The ML perspective -- to an extent -- is to get rid of type coercions, then declare colors and screen heights as different types altogether. Even if they're both ints underneath, the point of having a type system is to have the compiler tell you when you're comparing apples and oranges. Pointers and ints are* the same things underneath, too!
(Note that this is different than wrapping colors and pixels into objects; the types erase after you compile, so the actual produced code still operates as if you had just declared them as "int", without any overhead of indirection into an "object".)
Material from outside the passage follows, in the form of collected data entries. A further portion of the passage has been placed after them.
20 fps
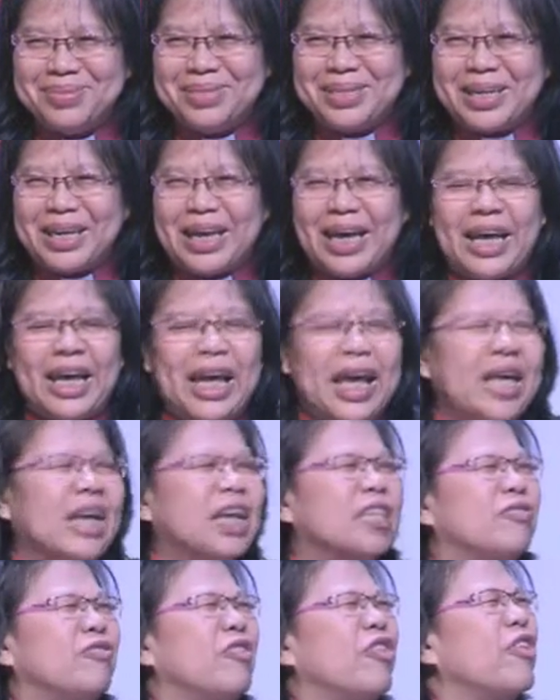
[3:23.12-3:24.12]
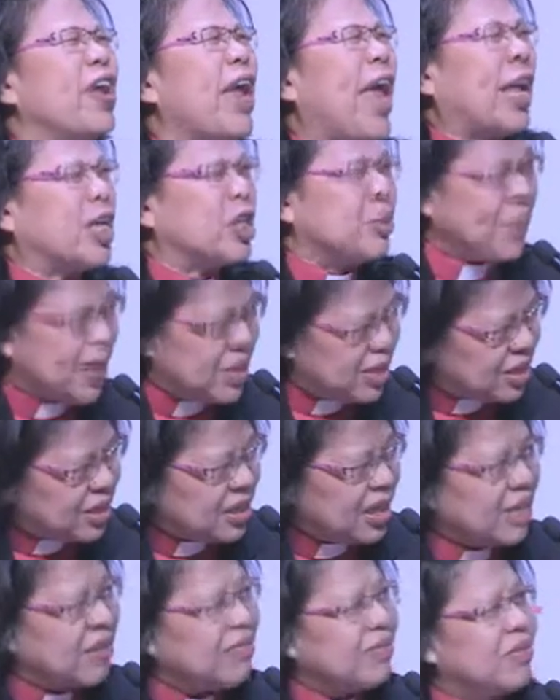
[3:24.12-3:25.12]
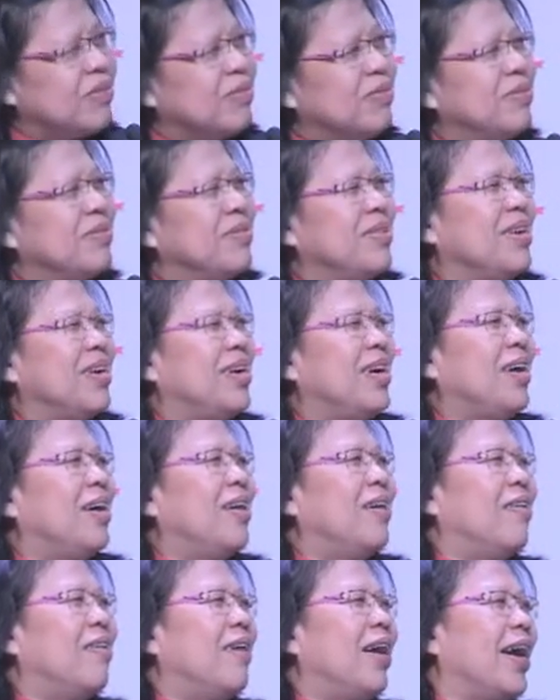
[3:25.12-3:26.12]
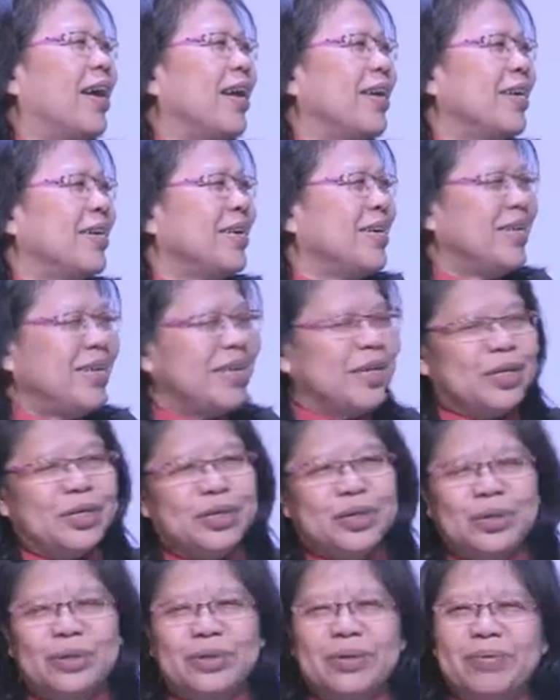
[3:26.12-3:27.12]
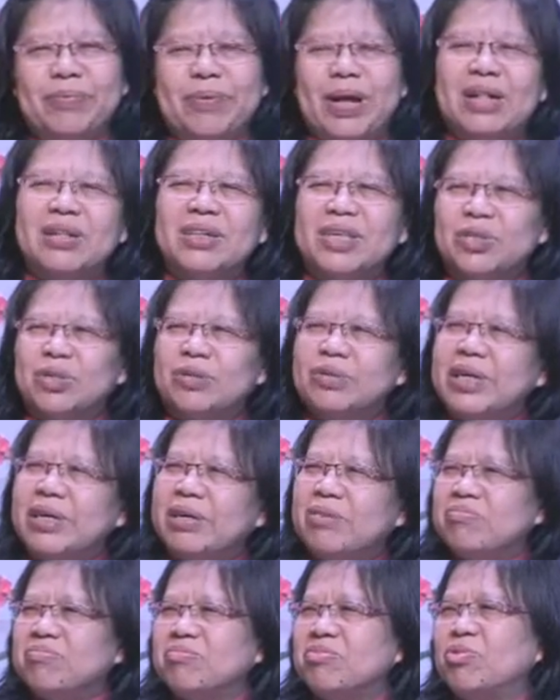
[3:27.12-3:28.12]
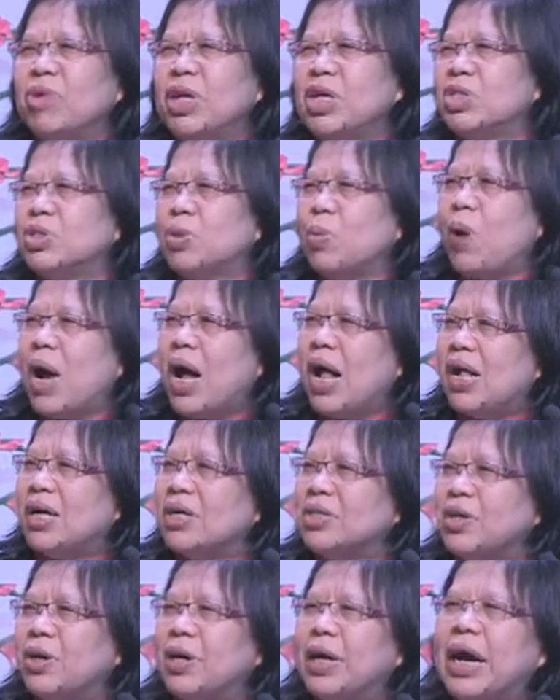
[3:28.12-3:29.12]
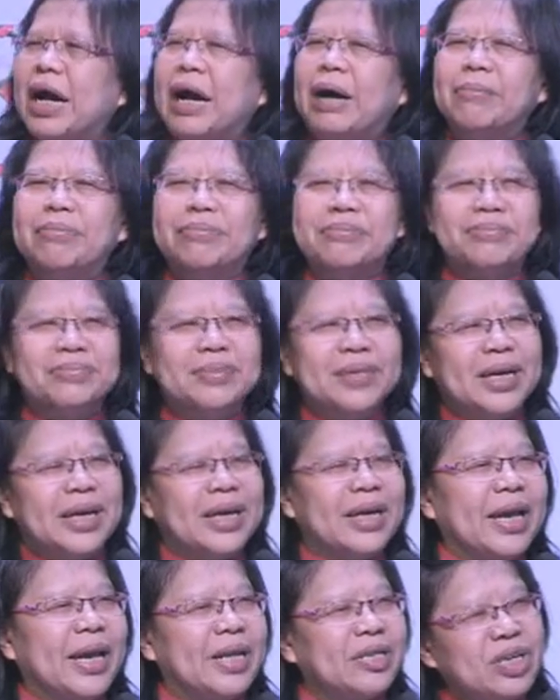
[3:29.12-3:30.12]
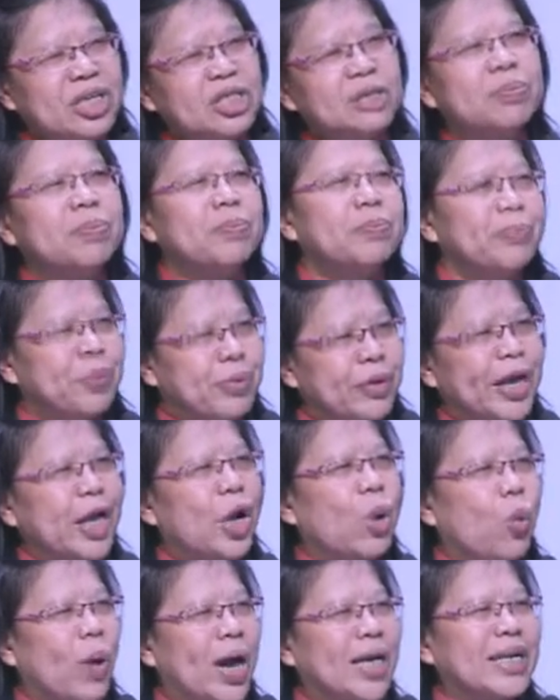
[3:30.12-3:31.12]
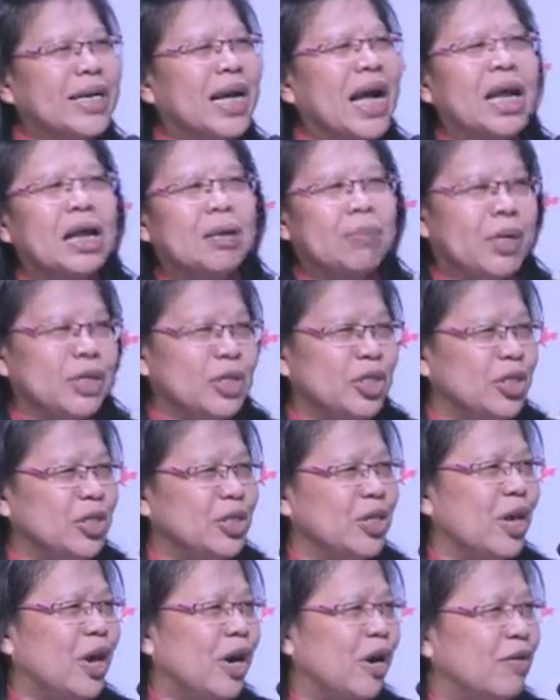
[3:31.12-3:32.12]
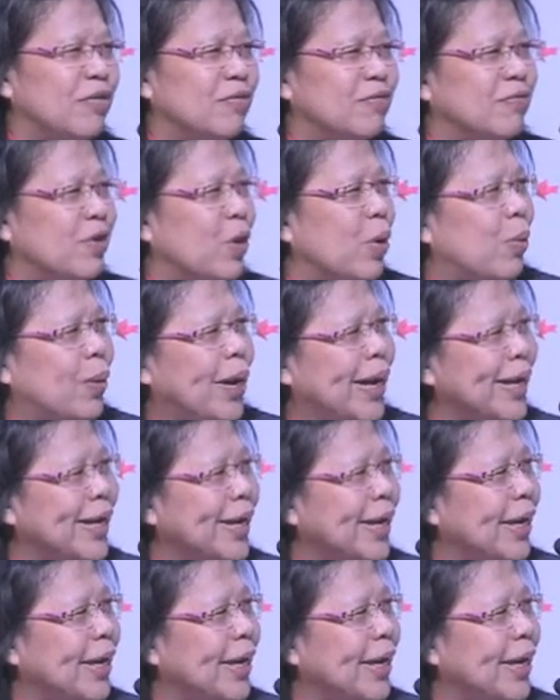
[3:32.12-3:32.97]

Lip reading: Okay, it's very expensive, right? So, well, it's only once a while you'll come. Okay, just bring one calabash of wine.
But this only works to an extent. I recall reading something (a web page? a paper?) talking about the limits of using type systems in this way. One of the ideal consequences is that you'd eventually be able to express, for example, meters, seconds, etc. as separate types and then combine them to be able to easily verify that the units of your physics equations type-check. Unfortunately, as I recall you run into problems expressing ideas like "meters per second" or "square meters" as combinations of the more primitive types.